Cost of goods sold. Cost of goods sold for the three months ended September 30, 2006 was $0.4 million compared with $0.8 million for the three months ended September 30, 2005, a decrease of $0.4 million or 50.0%. The cost of goods sold consists primarily of costs associated with operation of the US - Mexico Pipelines and Matamoros Terminal Facility. All costs associated with Rio Vista's LPG sales business have been reclassified as discontinued operations.
Nine Months Ended September 30, 2006 Compared With Nine Months Ended September 30, 2005
Revenues. Revenues for the nine months ended September 30, 2006, were $0.2 million. There were no revenues during the nine months ended September 30, 2005 since the LPG Transportation business did not commence until August 22, 2006. All revenues prior to August 22, 2006 were derived from Rio Vista's LPG sales business and have been reclassified as discontinued operations.
Cost of goods sold. Cost of goods sold for the nine months ended September 30, 2006 was $1.4 million compared with $1.7 million for the nine months ended September 30, 2005, a decrease of $0.3 million or 17.6%. The cost of goods sold consists primarily of costs associated with operation of the US - Mexico Pipelines and Matamoros Terminal Facility. All costs associated with Rio Vista's LPG sales business have been reclassified as discontinued operations.

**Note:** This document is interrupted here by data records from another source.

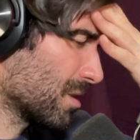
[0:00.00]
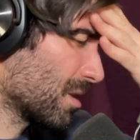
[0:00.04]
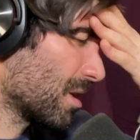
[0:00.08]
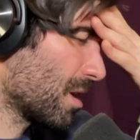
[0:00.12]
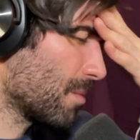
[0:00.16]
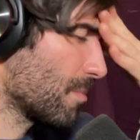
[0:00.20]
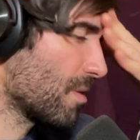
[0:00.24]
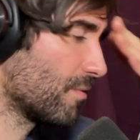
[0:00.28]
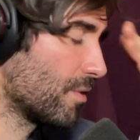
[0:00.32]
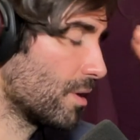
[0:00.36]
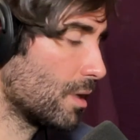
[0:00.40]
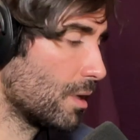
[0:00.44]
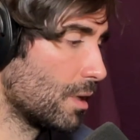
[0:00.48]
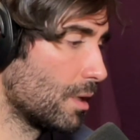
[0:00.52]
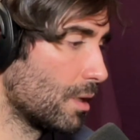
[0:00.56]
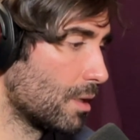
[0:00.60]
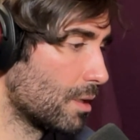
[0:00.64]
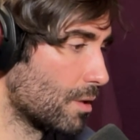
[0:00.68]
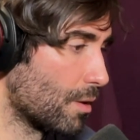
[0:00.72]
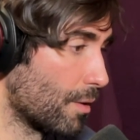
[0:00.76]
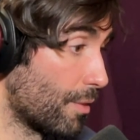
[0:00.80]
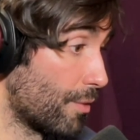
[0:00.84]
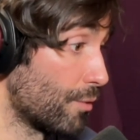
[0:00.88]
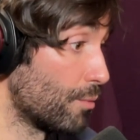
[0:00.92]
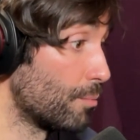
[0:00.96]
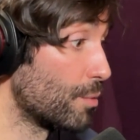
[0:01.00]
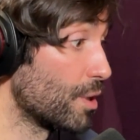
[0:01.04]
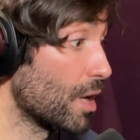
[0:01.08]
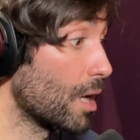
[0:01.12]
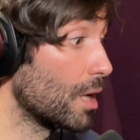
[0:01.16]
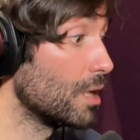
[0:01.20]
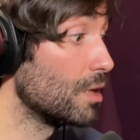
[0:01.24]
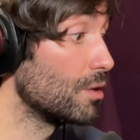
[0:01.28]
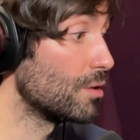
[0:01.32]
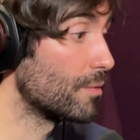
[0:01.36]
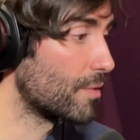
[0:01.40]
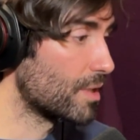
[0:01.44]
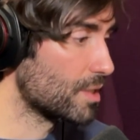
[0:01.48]
the name of it, Northumbria
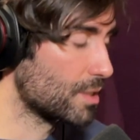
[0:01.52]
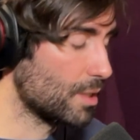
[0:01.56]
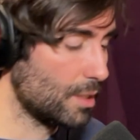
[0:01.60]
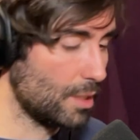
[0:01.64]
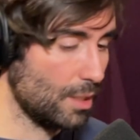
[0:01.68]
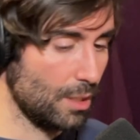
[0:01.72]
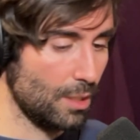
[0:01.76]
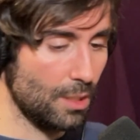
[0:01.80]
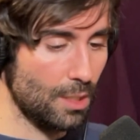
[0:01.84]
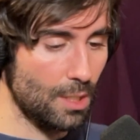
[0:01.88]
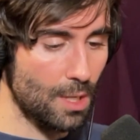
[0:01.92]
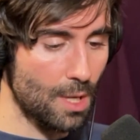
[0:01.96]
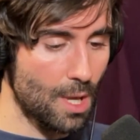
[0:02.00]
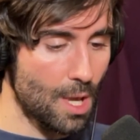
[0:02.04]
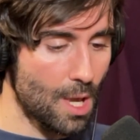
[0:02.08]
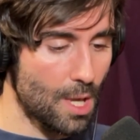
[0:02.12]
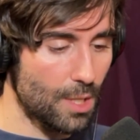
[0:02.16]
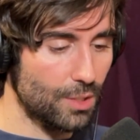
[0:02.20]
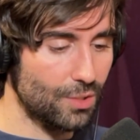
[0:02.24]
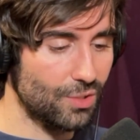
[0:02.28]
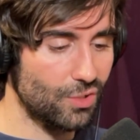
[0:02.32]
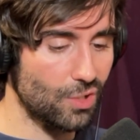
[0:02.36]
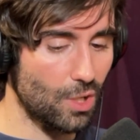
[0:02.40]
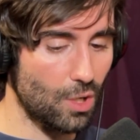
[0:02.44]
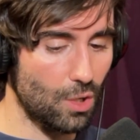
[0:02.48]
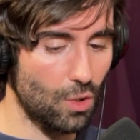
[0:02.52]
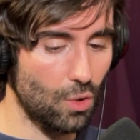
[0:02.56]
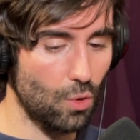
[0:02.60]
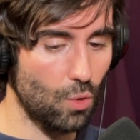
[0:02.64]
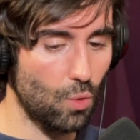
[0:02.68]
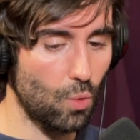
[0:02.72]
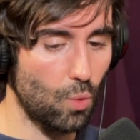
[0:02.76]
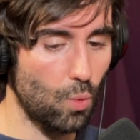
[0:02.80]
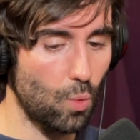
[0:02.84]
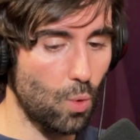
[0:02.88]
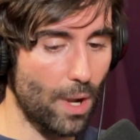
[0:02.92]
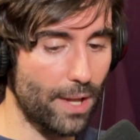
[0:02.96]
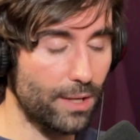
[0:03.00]
University.
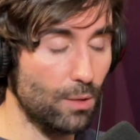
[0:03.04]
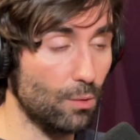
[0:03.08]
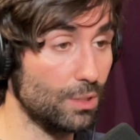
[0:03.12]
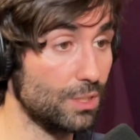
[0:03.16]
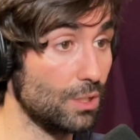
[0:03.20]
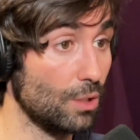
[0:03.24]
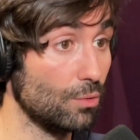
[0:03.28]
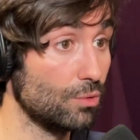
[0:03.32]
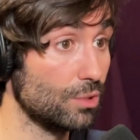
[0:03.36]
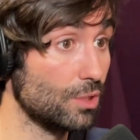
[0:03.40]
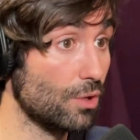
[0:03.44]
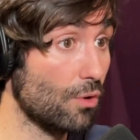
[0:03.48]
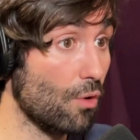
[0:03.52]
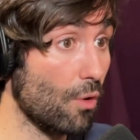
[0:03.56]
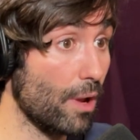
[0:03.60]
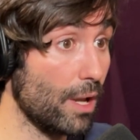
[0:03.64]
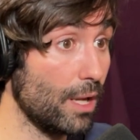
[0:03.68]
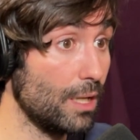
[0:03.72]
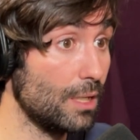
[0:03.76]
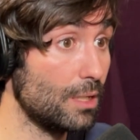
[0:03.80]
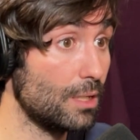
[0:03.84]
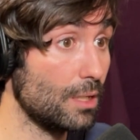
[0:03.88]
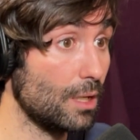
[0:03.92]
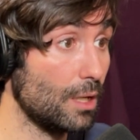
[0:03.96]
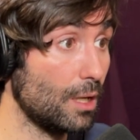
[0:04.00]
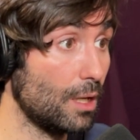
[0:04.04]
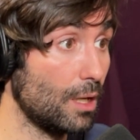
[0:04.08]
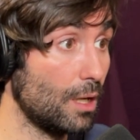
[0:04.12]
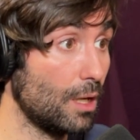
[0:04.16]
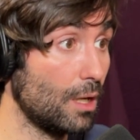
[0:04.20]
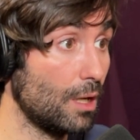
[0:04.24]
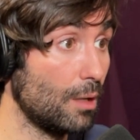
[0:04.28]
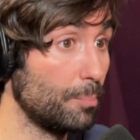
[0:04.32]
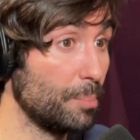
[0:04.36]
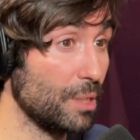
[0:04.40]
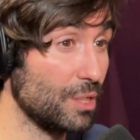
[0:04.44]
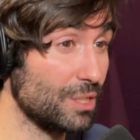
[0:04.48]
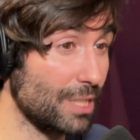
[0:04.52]
So anyway, so it was great
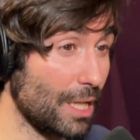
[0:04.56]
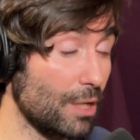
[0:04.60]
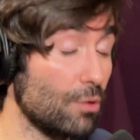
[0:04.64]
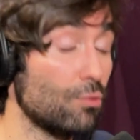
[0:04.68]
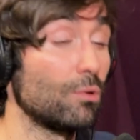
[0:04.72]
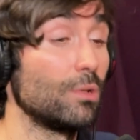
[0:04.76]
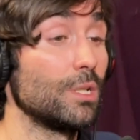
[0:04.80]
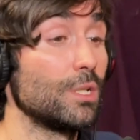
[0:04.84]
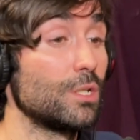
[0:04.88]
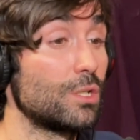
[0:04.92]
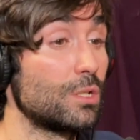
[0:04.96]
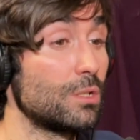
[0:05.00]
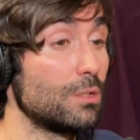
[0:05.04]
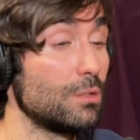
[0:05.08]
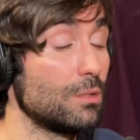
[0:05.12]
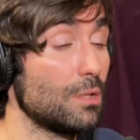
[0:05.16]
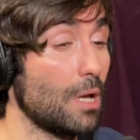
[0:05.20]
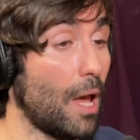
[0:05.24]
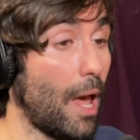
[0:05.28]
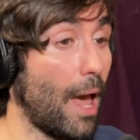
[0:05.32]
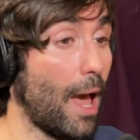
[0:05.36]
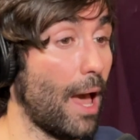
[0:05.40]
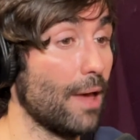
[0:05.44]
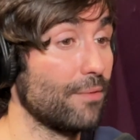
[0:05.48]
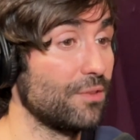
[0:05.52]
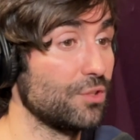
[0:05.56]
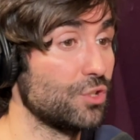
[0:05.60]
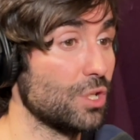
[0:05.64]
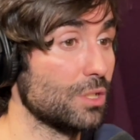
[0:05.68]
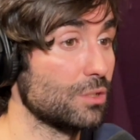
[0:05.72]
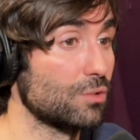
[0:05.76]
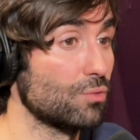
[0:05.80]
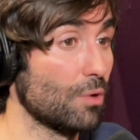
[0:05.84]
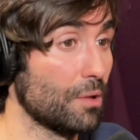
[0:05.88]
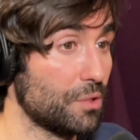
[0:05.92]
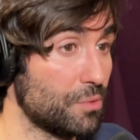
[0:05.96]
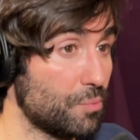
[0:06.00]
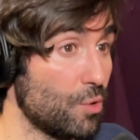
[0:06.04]
because I had the
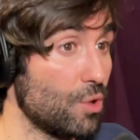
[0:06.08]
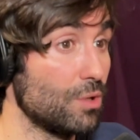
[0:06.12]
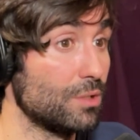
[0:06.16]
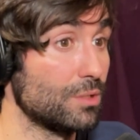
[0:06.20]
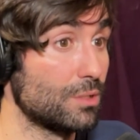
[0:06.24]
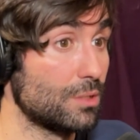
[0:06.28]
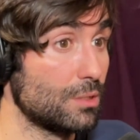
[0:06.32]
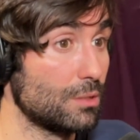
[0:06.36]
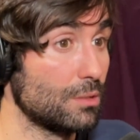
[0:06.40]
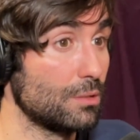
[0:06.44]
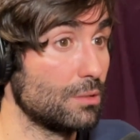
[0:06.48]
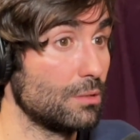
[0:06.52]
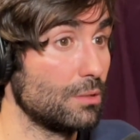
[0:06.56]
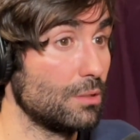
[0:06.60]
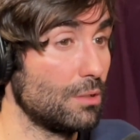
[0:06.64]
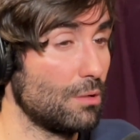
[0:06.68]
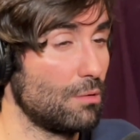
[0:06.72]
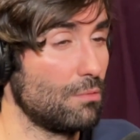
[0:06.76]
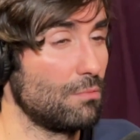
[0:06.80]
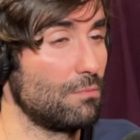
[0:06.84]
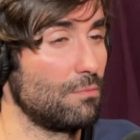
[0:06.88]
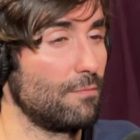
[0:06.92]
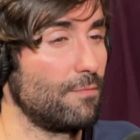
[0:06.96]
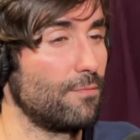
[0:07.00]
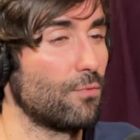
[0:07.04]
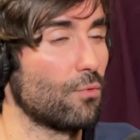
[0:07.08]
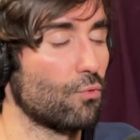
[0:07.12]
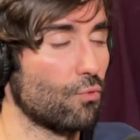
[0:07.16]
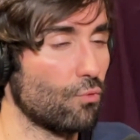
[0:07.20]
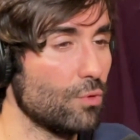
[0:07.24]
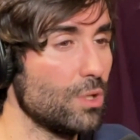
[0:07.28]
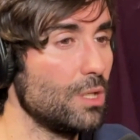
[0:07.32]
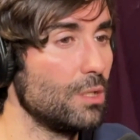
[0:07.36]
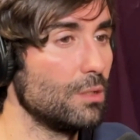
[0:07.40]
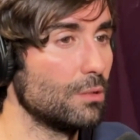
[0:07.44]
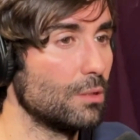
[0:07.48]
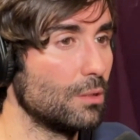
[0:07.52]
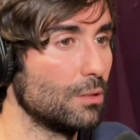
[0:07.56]
chance to experience, you know, for
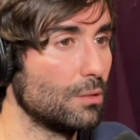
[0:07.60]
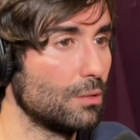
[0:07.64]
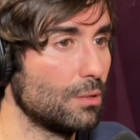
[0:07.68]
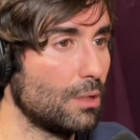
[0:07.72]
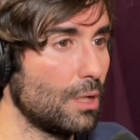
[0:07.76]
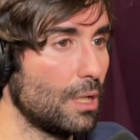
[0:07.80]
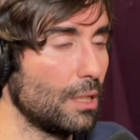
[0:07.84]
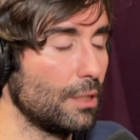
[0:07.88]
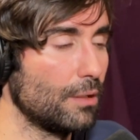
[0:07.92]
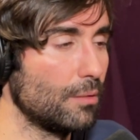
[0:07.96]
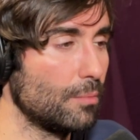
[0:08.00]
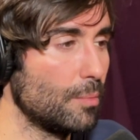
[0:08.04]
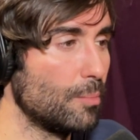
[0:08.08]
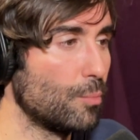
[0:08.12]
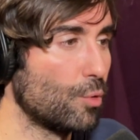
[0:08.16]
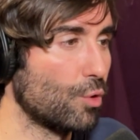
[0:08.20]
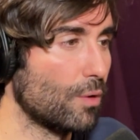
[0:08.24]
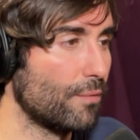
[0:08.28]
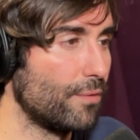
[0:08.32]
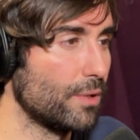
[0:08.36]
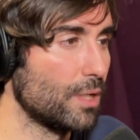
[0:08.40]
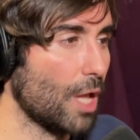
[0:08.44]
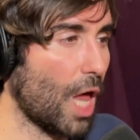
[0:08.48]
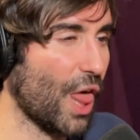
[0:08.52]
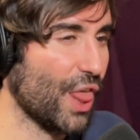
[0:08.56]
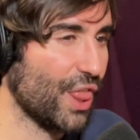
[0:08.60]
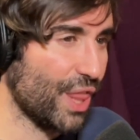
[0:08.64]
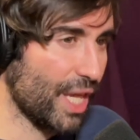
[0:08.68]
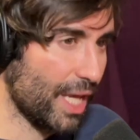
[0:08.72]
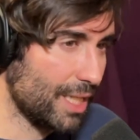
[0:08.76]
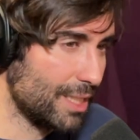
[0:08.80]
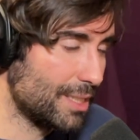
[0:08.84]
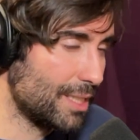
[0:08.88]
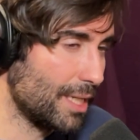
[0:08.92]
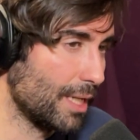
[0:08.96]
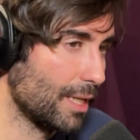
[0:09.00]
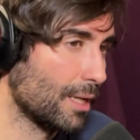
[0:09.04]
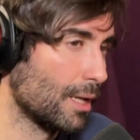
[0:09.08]
real, a little bit more of an
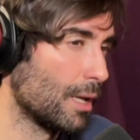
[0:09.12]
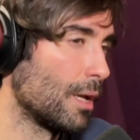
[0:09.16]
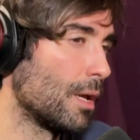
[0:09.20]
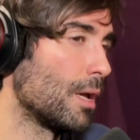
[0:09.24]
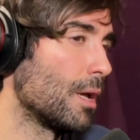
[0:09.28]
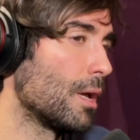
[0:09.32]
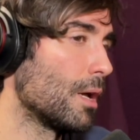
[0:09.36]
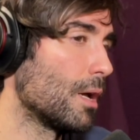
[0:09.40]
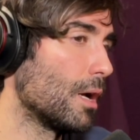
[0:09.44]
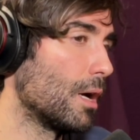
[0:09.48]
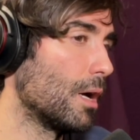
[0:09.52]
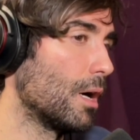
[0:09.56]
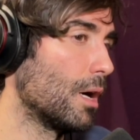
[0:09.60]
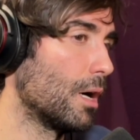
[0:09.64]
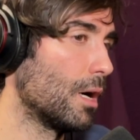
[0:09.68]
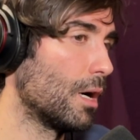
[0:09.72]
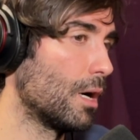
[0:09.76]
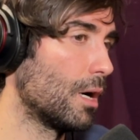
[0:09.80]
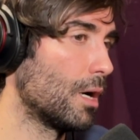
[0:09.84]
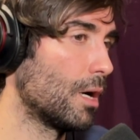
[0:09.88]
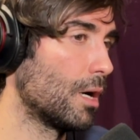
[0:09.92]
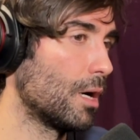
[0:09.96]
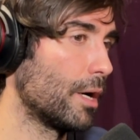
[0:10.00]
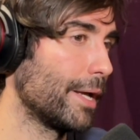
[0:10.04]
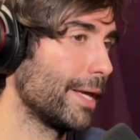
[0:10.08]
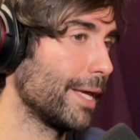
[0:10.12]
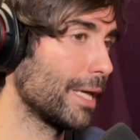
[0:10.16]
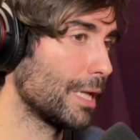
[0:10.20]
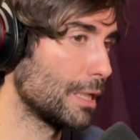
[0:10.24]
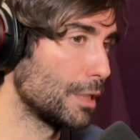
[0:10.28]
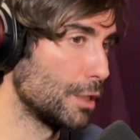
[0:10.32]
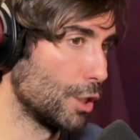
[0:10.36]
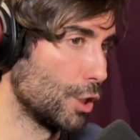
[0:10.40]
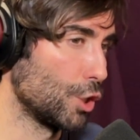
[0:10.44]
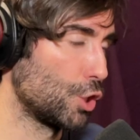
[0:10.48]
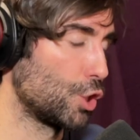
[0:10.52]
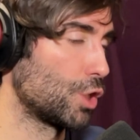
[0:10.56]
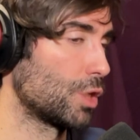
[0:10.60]
authentic
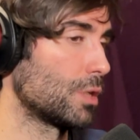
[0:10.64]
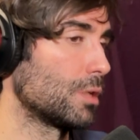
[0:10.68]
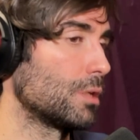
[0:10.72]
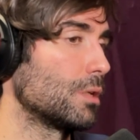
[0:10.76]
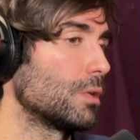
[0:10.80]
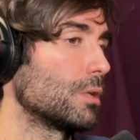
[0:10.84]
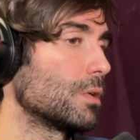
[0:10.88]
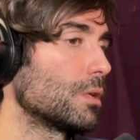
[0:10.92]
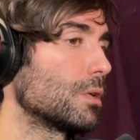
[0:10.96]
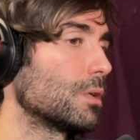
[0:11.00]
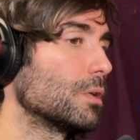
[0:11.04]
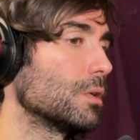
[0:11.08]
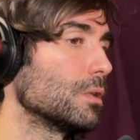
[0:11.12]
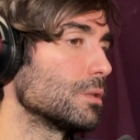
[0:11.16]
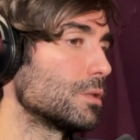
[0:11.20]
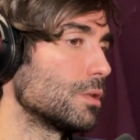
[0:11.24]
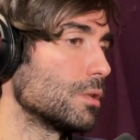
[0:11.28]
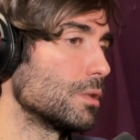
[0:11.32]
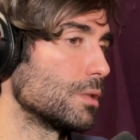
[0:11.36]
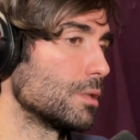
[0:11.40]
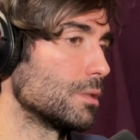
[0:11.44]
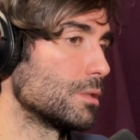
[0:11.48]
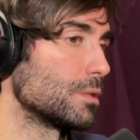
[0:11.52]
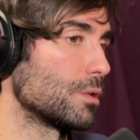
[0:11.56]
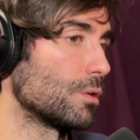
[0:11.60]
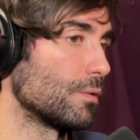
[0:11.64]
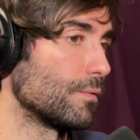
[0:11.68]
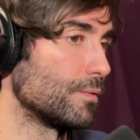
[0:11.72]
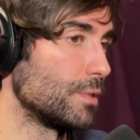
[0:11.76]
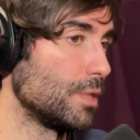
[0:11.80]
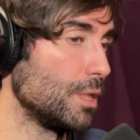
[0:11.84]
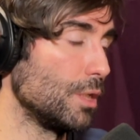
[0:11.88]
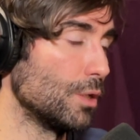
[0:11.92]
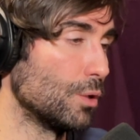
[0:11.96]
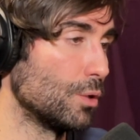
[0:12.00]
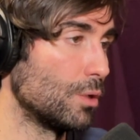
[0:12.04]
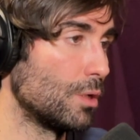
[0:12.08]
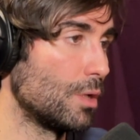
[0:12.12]
English culture sort of
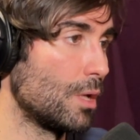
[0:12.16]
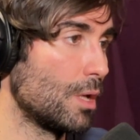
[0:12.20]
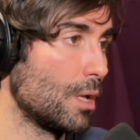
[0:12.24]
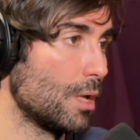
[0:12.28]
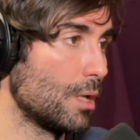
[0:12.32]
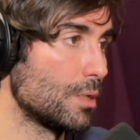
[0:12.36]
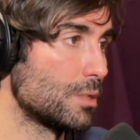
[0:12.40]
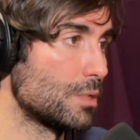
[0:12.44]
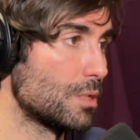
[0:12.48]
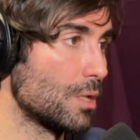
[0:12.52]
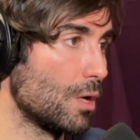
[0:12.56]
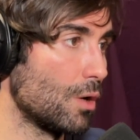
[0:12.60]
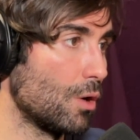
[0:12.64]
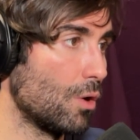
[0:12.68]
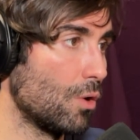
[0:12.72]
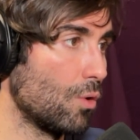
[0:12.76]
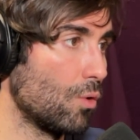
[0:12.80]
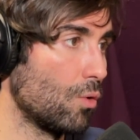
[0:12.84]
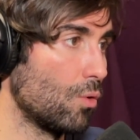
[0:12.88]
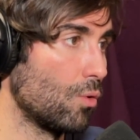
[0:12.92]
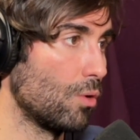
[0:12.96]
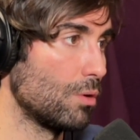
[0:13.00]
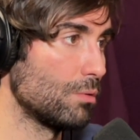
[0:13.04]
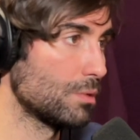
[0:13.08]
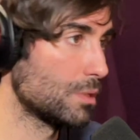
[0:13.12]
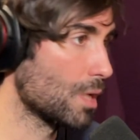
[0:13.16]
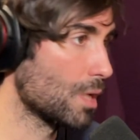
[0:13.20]
deal. So it was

About Rio Vista Energy Partners L.P.
Rio Vista is an energy services master limited partnership that owns certain liquefied petroleum gas assets, including pipelines running from a terminal facility in Brownsville, Texas owned by TransMontaigne Product Services, Inc. ("TransMontaigne") to a terminal facility in Matamoros, Mexico owned by Rio Vista. Pursuant to an LPG Transportation Agreement with TransMontaigne, Rio Vista uses its assets to transport LPG exclusively for TransMontaigne on a fee-for-services basis. Rio Vista seeks to grow through the acquisition of qualified oil and gas assets. All of Rio Vista's common units were distributed to the stockholders of Penn Octane Corporation ("Penn Octane") on September 30, 2004.

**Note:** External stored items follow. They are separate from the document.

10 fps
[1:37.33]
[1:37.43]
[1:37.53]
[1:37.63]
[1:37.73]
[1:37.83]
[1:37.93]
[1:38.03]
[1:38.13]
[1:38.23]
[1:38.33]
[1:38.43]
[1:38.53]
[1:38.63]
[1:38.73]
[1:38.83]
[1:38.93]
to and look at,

Forward-Looking Statements
Certain of the statements in this news release are forward-looking statements, including statements regarding the tax consequences of ownership of common units, including those resulting from the sale of assets to TransMontaigne, the use of the LPG assets retained by Rio Vista, and the possible acquisition of qualified oil and gas assets. Although these statements reflect Rio Vista's beliefs, they are subject to uncertainties and risks that could cause actual results to differ materially from expectations. The tax consequences of ownership of common units, including the sale of assets to TransMontaigne, are dependent on the specific tax circumstances of each unitholder. Even with the net proceeds of the sale of LPG assets to TransMontaigne, Rio Vista may not have sufficient available cash to pay minimum quarterly distributions. In addition, Rio Vista may not distribute sufficient cash to meet the tax obligations of unitholders associated with the ownership of common units. If Rio Vista is not able to obtain adequate financing and does not receive sufficient revenues from the use of its retained LPG assets, Rio Vista would suffer material adverse consequences to its LPG transportation business and will not have sufficient available cash to pay minimum quarterly distributions. If Rio Vista does not have sufficient capital resources for acquisitions or opportunities for expansion, Rio Vista's growth will be limited. Rio Vista may be unable to complete future acquisitions of qualified oil and gas assets or other transactions and, even if completed, acquisitions may not prove successful. Additional information regarding risks affecting Rio Vista's business may be found in Rio Vista's most recent reports on Form 8-K, Form 10-Q and Form 10-K and its registration statement on Form 10 and Penn Octane's most recent reports on Form 8-K, Form 10-Q and Form 10-K filed with the Securities and Exchange Commission.